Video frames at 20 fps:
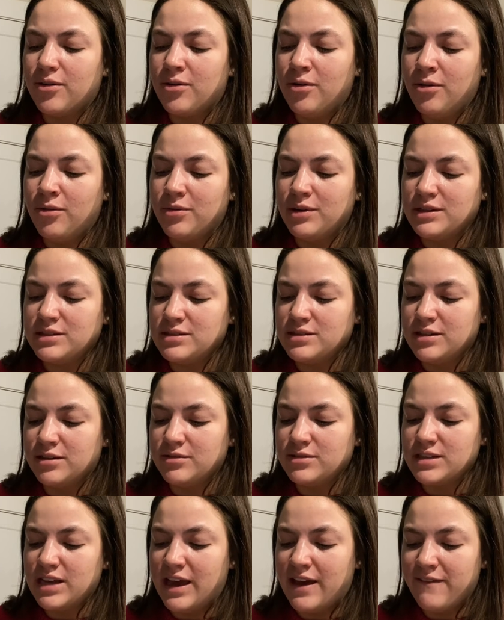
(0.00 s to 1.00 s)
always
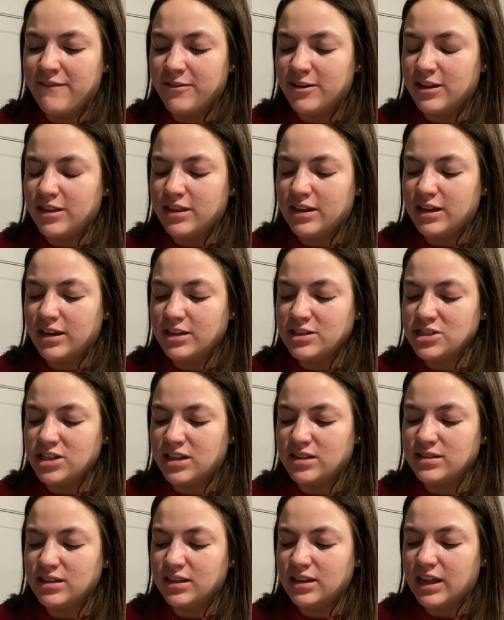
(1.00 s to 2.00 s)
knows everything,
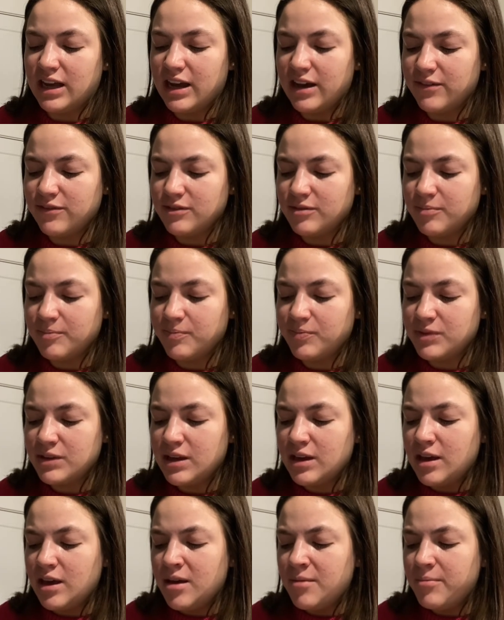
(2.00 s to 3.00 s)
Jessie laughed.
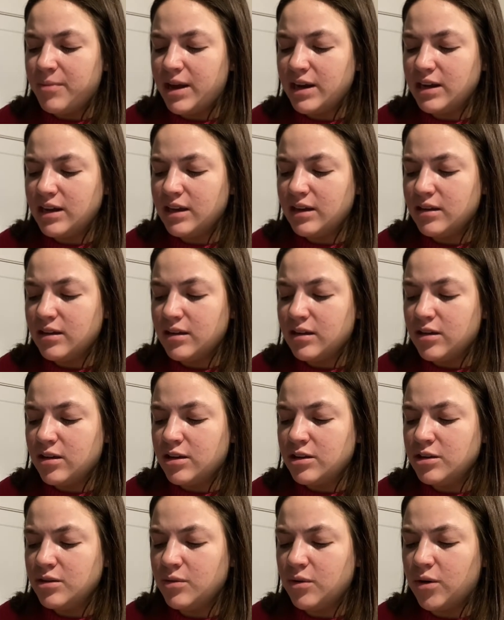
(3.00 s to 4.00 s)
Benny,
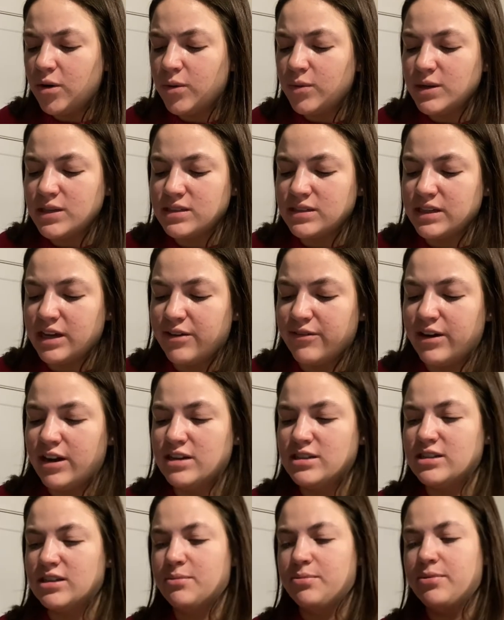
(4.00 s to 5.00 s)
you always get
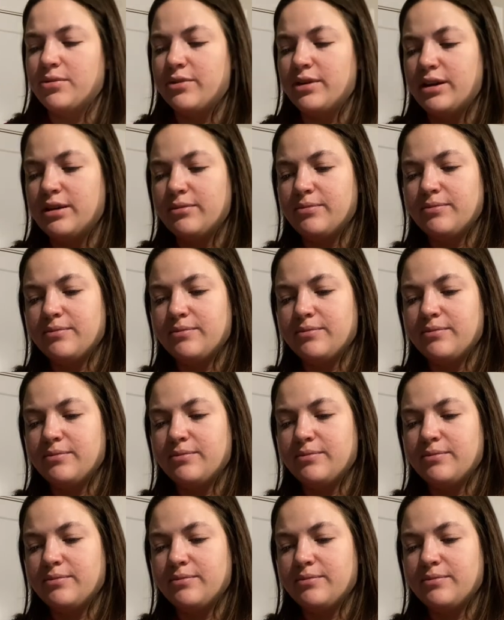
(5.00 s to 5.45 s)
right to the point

● ● ● ● ●

§ **Your goal**:
Without including any pictures, copy every line above exactly.

§ **Task response**:
Video frames at 20 fps:
(0.00 s to 1.00 s)
always
(1.00 s to 2.00 s)
knows everything,
(2.00 s to 3.00 s)
Jessie laughed.
(3.00 s to 4.00 s)
Benny,
(4.00 s to 5.00 s)
you always get
(5.00 s to 5.45 s)
right to the point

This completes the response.